++++ Data for this task ++++

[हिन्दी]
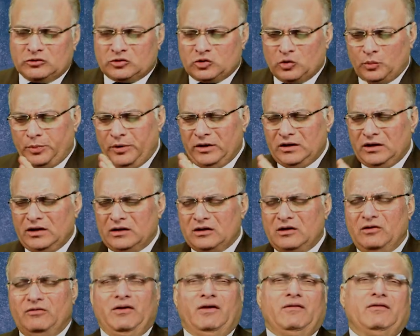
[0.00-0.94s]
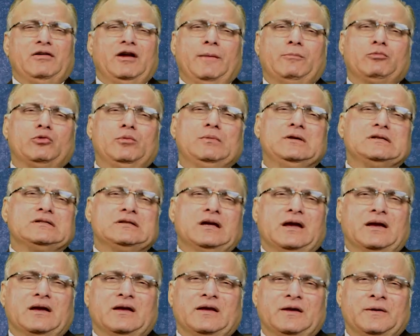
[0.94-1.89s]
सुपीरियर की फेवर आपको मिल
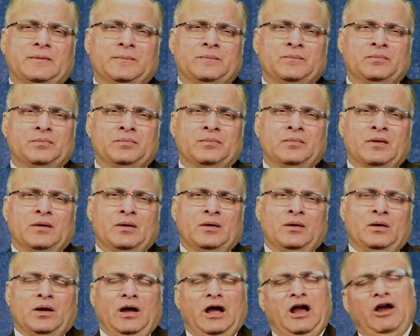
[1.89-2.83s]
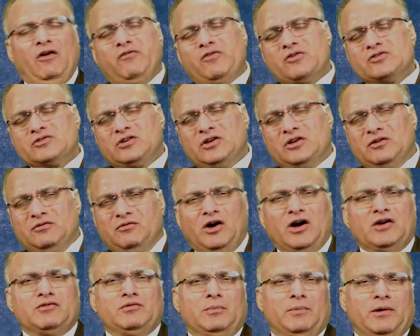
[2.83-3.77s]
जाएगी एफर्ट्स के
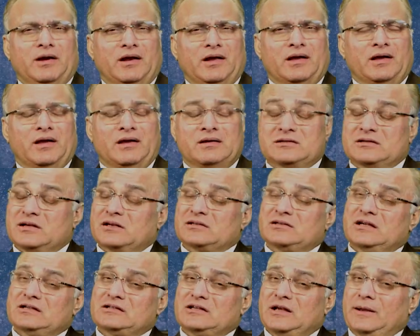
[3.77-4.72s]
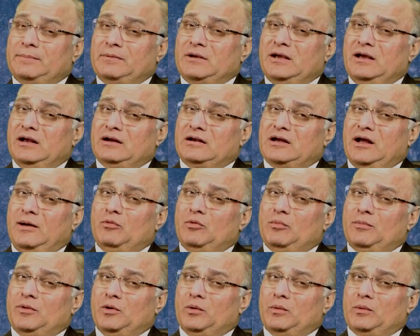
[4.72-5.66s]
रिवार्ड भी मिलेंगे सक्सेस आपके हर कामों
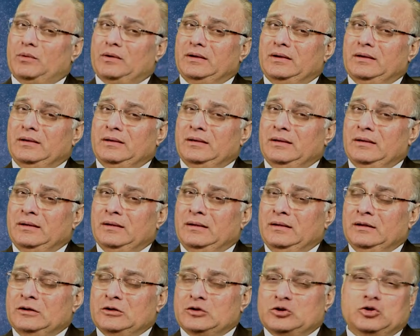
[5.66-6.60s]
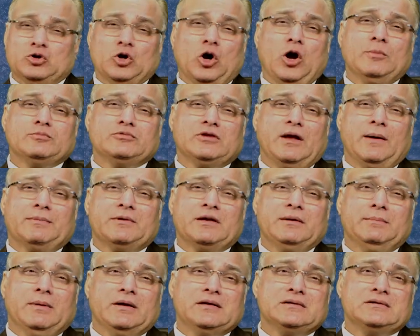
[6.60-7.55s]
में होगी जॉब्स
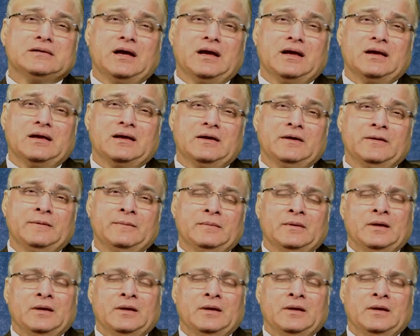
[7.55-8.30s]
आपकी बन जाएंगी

++++

### To do
All of the entries above must be reproduced exactly, and no image may be included.

### Expected output
[हिन्दी]
[0.00-0.94s]
[0.94-1.89s]
सुपीरियर की फेवर आपको मिल
[1.89-2.83s]
[2.83-3.77s]
जाएगी एफर्ट्स के
[3.77-4.72s]
[4.72-5.66s]
रिवार्ड भी मिलेंगे सक्सेस आपके हर कामों
[5.66-6.60s]
[6.60-7.55s]
में होगी जॉब्स
[7.55-8.30s]
आपकी बन जाएंगी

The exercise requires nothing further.